Exact real arithmetic
Introduction
Exact real arithmetic is an interesting area: it is based on a deep connection between
- numeric methods
- and deep theoretic foundations of algorithms (and mathematics).
Its topic: computable real numbers raise a lot of interesting questions rooted in mathematical analysis, arithmetic, but also Computability theory (see numbers-as-programs approaches).
Computable reals can be achieved by many approaches -- it is not one single theory.
What it is not
Exact real arithmetic is not the same as fixed arbitrary precision reals (see Precision(n)
of Yacas).
Exact reals must allow us to run a huge series of computations, prescribing only the precision of the end result. Intermediate computations, and determining their necessary precision must be achieved automatically, dynamically.
Maybe another problem, but it was that lead me to think about exact real arithmetic: using some Mandelbrot-plotting programs, the number of iterations must be prescribed by the user at the beginning. And when we zoom too deep into these Mandelbrot worlds, it will become ragged or smooth. Maybe solving this particular problem does not necessarily need the concept of exact real arithmetic, but it was the first time I began to think about such problems.

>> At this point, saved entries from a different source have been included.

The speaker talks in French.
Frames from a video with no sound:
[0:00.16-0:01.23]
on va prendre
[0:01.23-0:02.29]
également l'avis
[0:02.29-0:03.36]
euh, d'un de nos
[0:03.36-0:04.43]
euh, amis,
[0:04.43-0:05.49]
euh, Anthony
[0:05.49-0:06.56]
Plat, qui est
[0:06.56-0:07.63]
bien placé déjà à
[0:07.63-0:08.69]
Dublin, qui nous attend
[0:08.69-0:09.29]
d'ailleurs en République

See other numeric algorithms at Libraries and tools/Mathematics.
Why are there reals at all which are defined exactly, but are not computable?

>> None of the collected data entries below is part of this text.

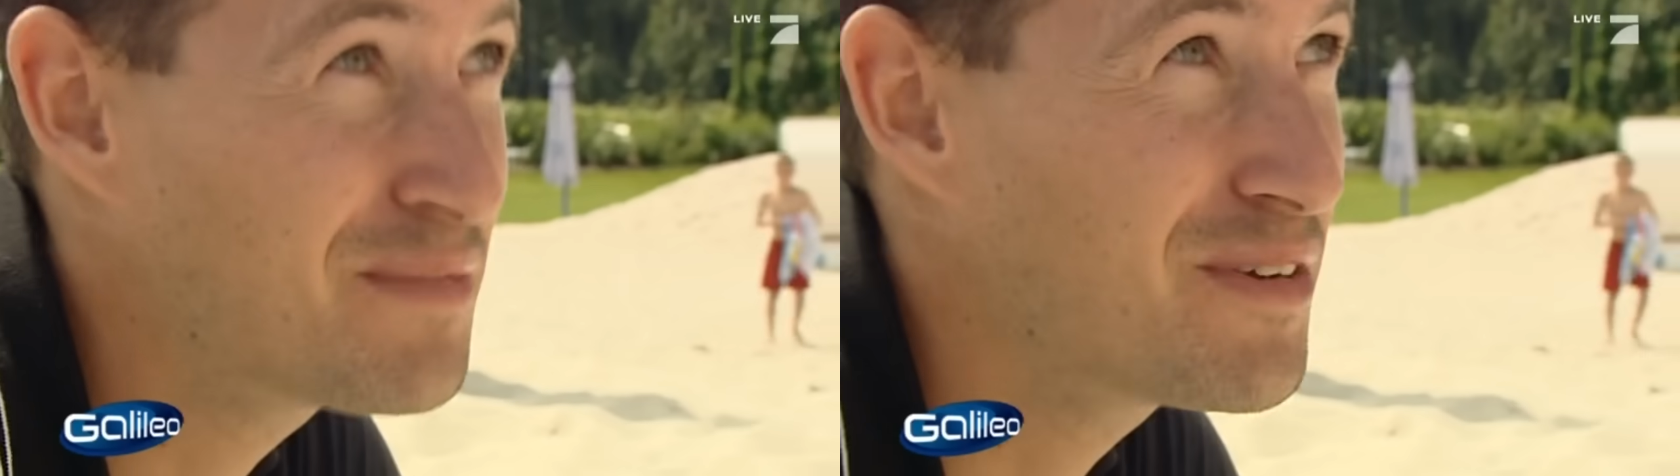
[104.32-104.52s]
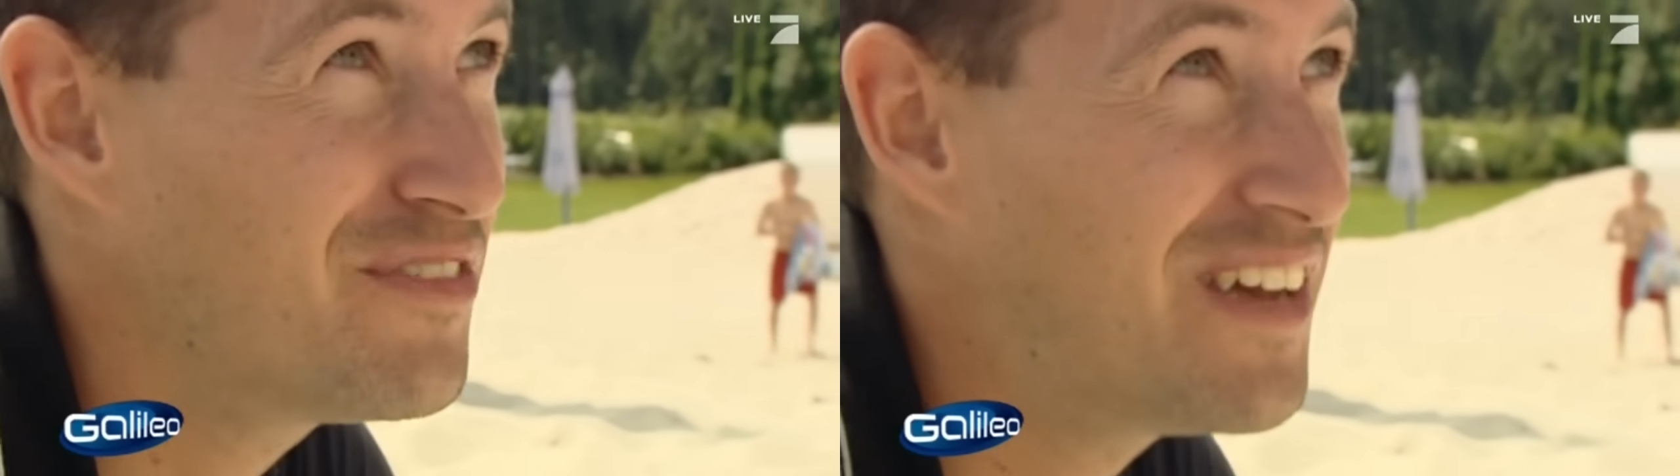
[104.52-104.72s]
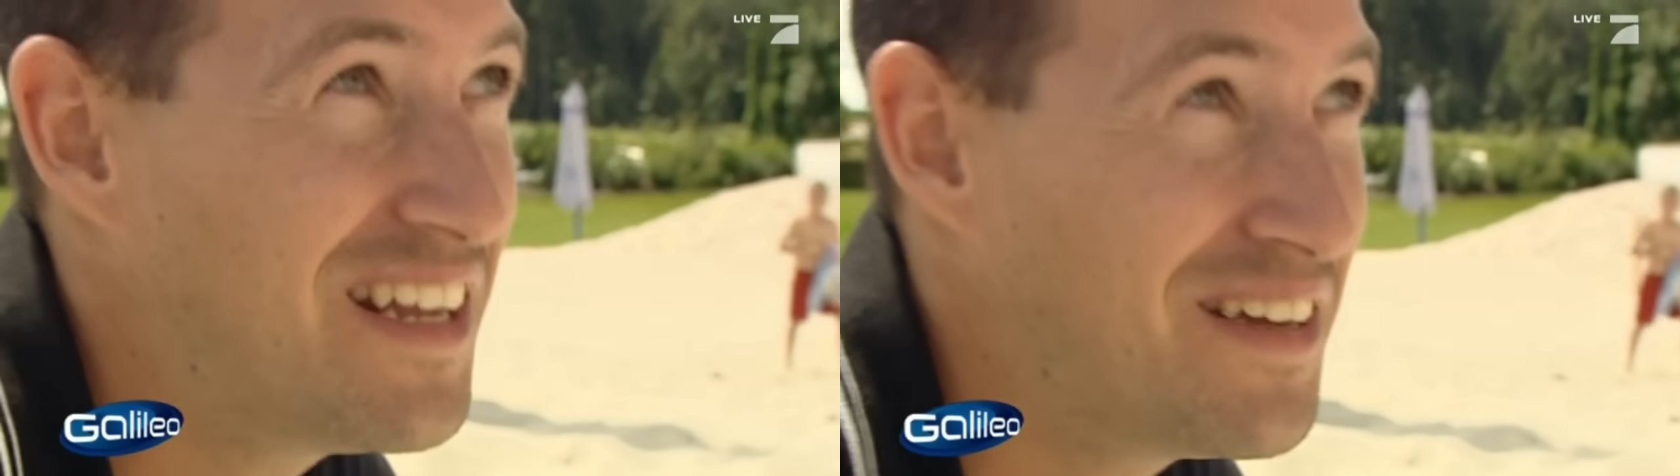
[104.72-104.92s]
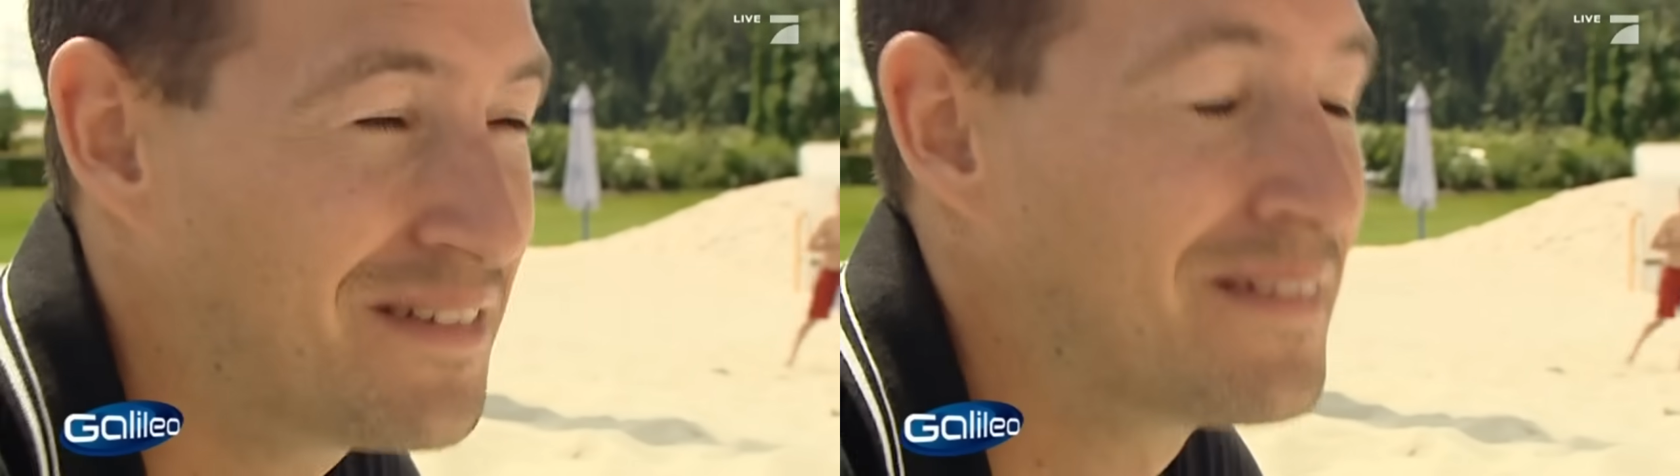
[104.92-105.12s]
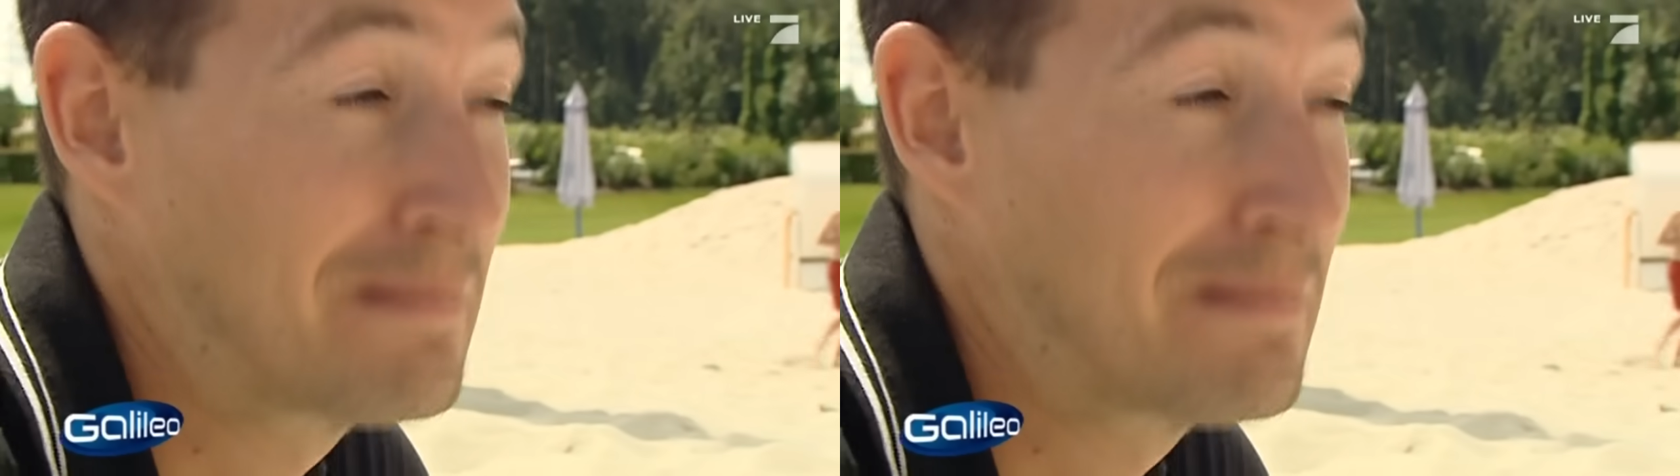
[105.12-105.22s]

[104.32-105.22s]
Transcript: dem Gefälle,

See e.g. Chaitin's construction.
Theory
- Jean Vuillemin's Exact real computer arithmetic with continued fractions is very good article on the topic itself. It can also serve as a good introductory article, because it presents the connections to both mathematical analysis and Computability theory. It discusses several methods, and it describes some of them in more details.
- Martín Escardó's project A Calculator for Exact Real Number Computation -- its chosen functional language is Haskell, mainly because of its purity, lazyness, presence of lazy lists, pattern matching. Martín Escardó has many exact real arithetic materials also among his many papers.
- Jerzy Karczmarczuk's (wonderful, wonderful! gem of a) paper with the funny title The Most Unreliable Technique in the World to compute pi describes how to compute Pi as a lazy list of digits.
Implementations
See Libraries and tools/Mathematics
Portal-like homepages
- Exact Computation: There are functional programming materials too, even with downloadable Haskell source.